Kings Head ‘80s disco and quiz to help raise vital funds

Family hope for Aoife after US breakthrough

By Anthony Neeson

A local couple are calling on readers of the South Belfast News to support a fundraising drive for their daughter who has an extremely rare genetic condition.

The call comes after a breakthrough was made in the United States in the treatment of Angelman Syndrome, a neuro-genetic disorder. Scientists have succeeded in carrying out successful tests on an adult mouse with the condition. This result – which has been called a “gamechanger” – suggests that treatment for humans is also possible.

Vincent and Anne Gribbin’s five-year-old daughter, Aoife, has Angelman Syndrome. Next month the Blacks Road couple will be holding a fundraising night in the Kings Head with the money raised going to the charity Angelman Syndrome Ireland for treatment for the disorder here.

“Over the last few years there have been a few different breakthroughs in Angelman Syndrome,” said Vincent.

“One of the worrying aspects of Angelmans is seizure activity which is quite complex. Sometimes the seizures can be so bad that they are life-threatening.

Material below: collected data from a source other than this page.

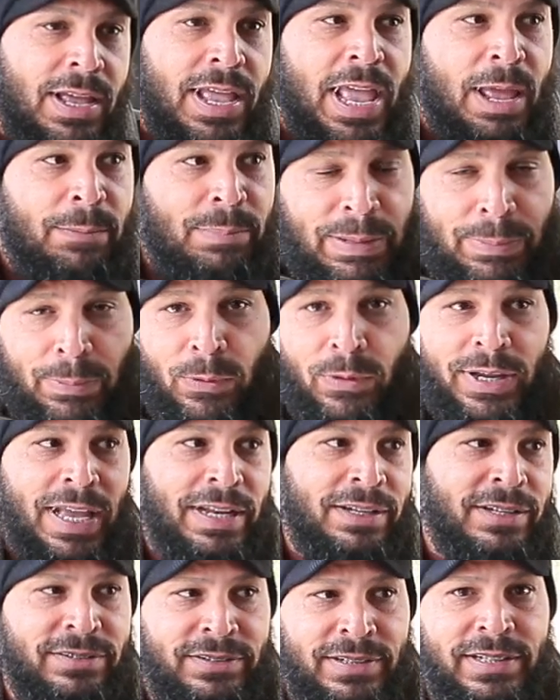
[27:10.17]
and people
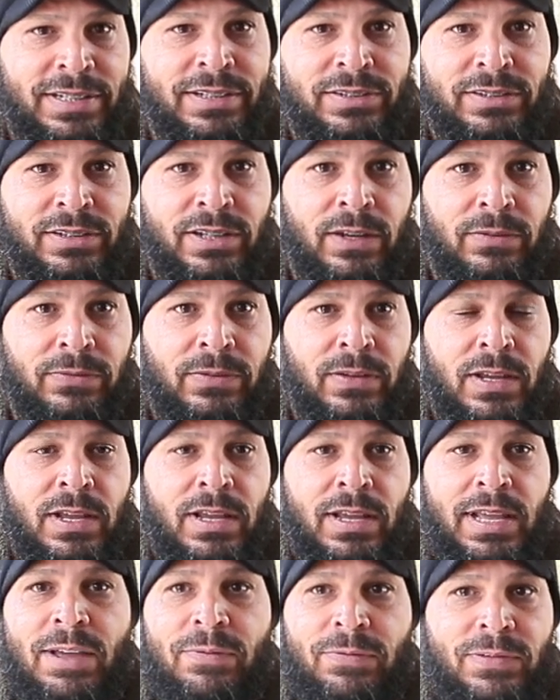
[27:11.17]
get to see this stuff.
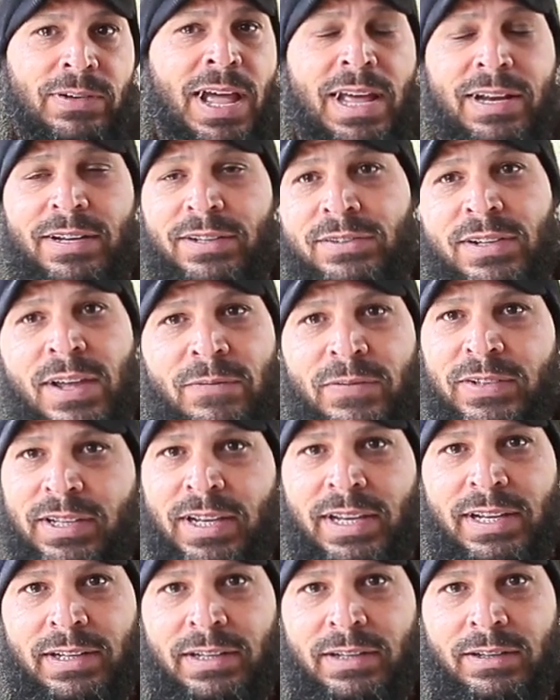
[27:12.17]
If not, the stuff is
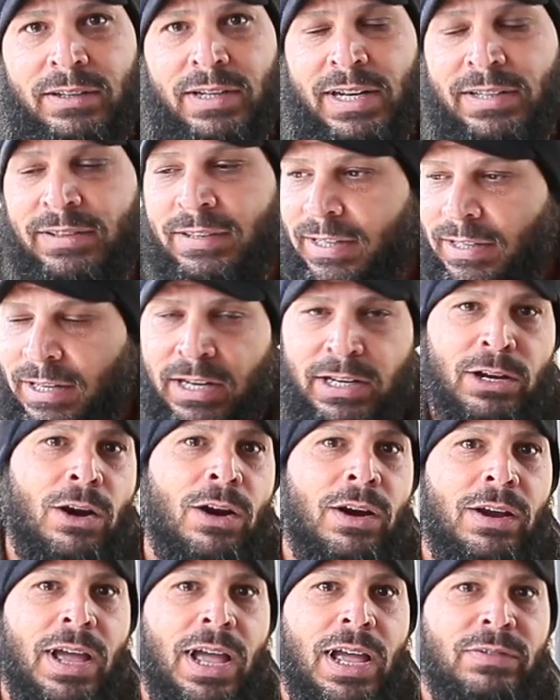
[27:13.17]
hidden. It's hidden in the
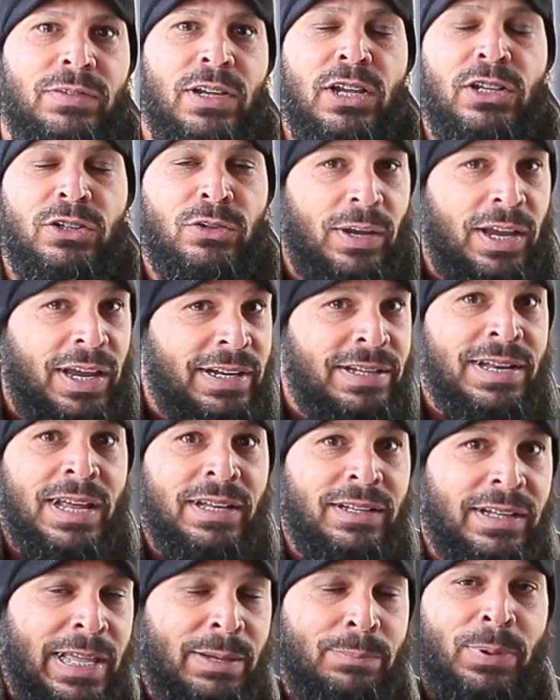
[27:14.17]
archives. So hitting
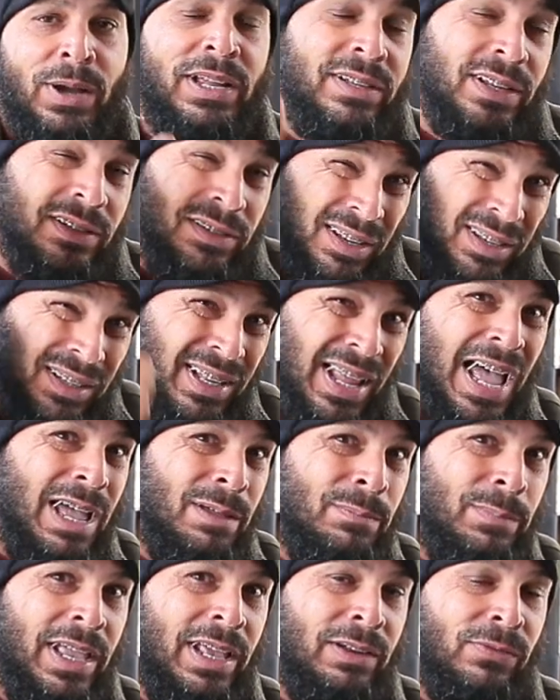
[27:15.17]
that like button does a
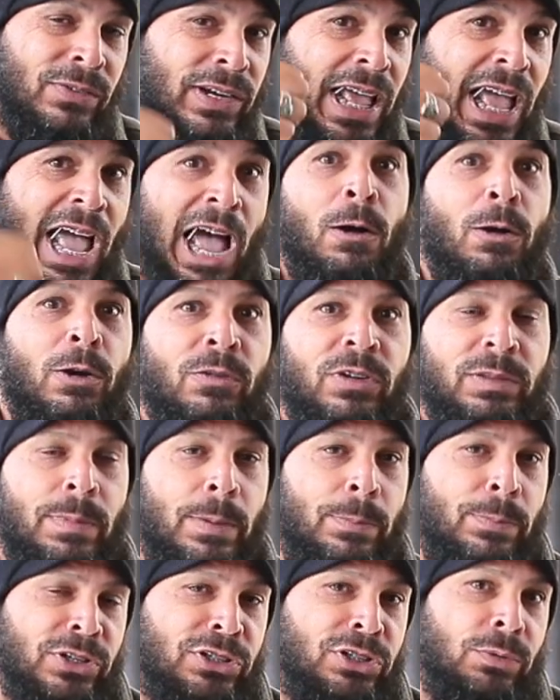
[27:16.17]
lot, man, for the algorithm.
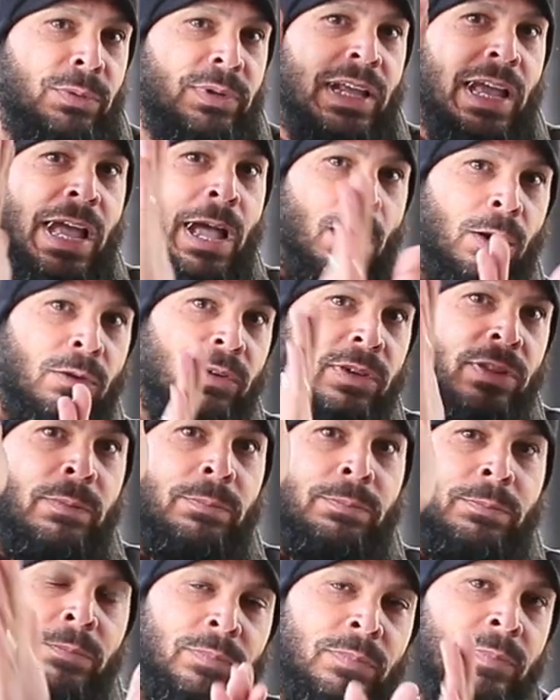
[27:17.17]
It puts you in the
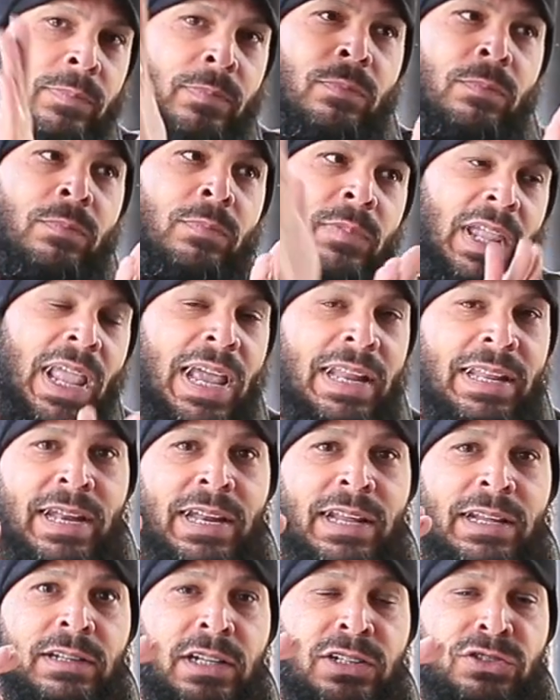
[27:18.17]
algorithm, and then
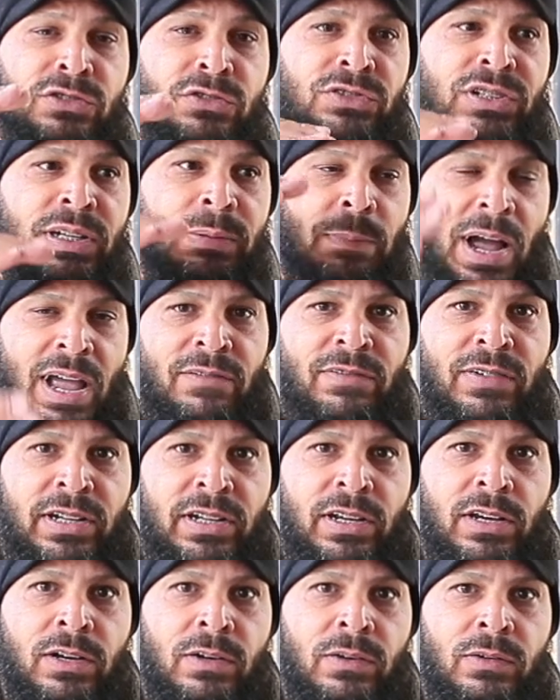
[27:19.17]
it lets you see my
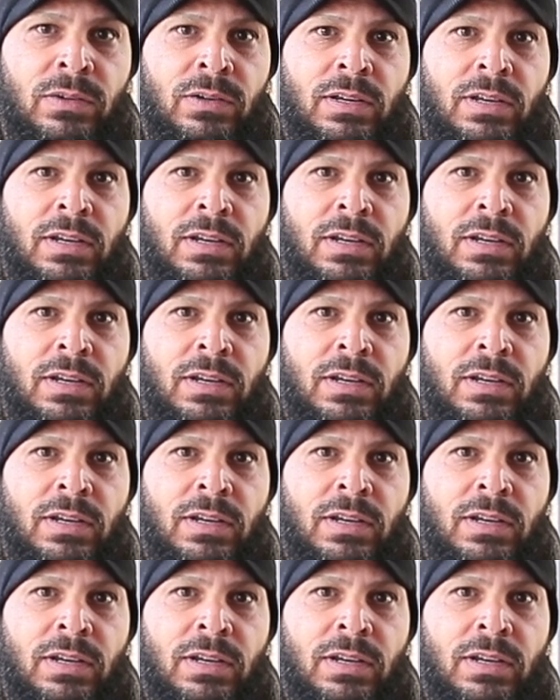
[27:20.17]
video,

“There is a big issue about being able to talk as most children never talk and if they do they only have about ten to 12 words but if they then learn a new word one of the words that they already have drops off.

“Aoife, who is six on Saturday, still can’t walk but is coming on and hopefully over the next number of months will be able to walk, albeit aided, but she’ll be able to get up and about.

“Children with Angelman’s also have sleep problems and it’s very difficult to get them to sleep through the night.”

Vincent said trials on people with the disorder are about to start in the US. If that proves successful then Ireland is next.

Anne, who is also running the Belfast Marathon next week as part of the fundraising drive, said: “Because there are so few people with Angelman Syndrome it is difficult to get funding and it is really up to the families themselves to raise money for the treatment.

“There are somewhere between 250 and 350 people in Ireland with Angelmans. One-in-15,000 have the condition.”

Vincent and Anne are hopeful that the new treatment will benefit Aoife, but at this early stage they don’t want to get their hopes up.

“The hope is that this will bring some of the cognition back,” said Vincent. “In the mouse model that they tried the treatment on it brought them on very quickly developmentally and it lessened the seizure activity and it seems to have been a real wonder drug. Obviously we’re downplaying that it’s going to be a wonder drug with Aoife.”

The fundraising drive that the family are currently embarking on is to help set up the structures in Ireland for when  the drug does become  available.

“That’s why we want to invite as many people as possible to the fundraiser in the Kings Head on May 25,” said Anne. “I also want to thank my neighbours on the Blacks Road whose doors I’ve knocked and who have agreed to sponsor me in the marathon.

“I’m also grateful for Williamson’s Chemist at Finaghy Crossroads and Hairloom hairdressers on the Whiterock who have also been good enough to sell ballots for a hamper. All the money is going to Angelman Syndrome Ireland for children and adults like Aoife.”

 

n A quiz and eighties disco will take place in the Kings Head on Friday, May 25, doors open at 8pm, entrance £5. You can sponsor Anne for the marathon at www.idonate.ie – go to the Find A Fundraiser box on the home page and key in Anne Gribbin.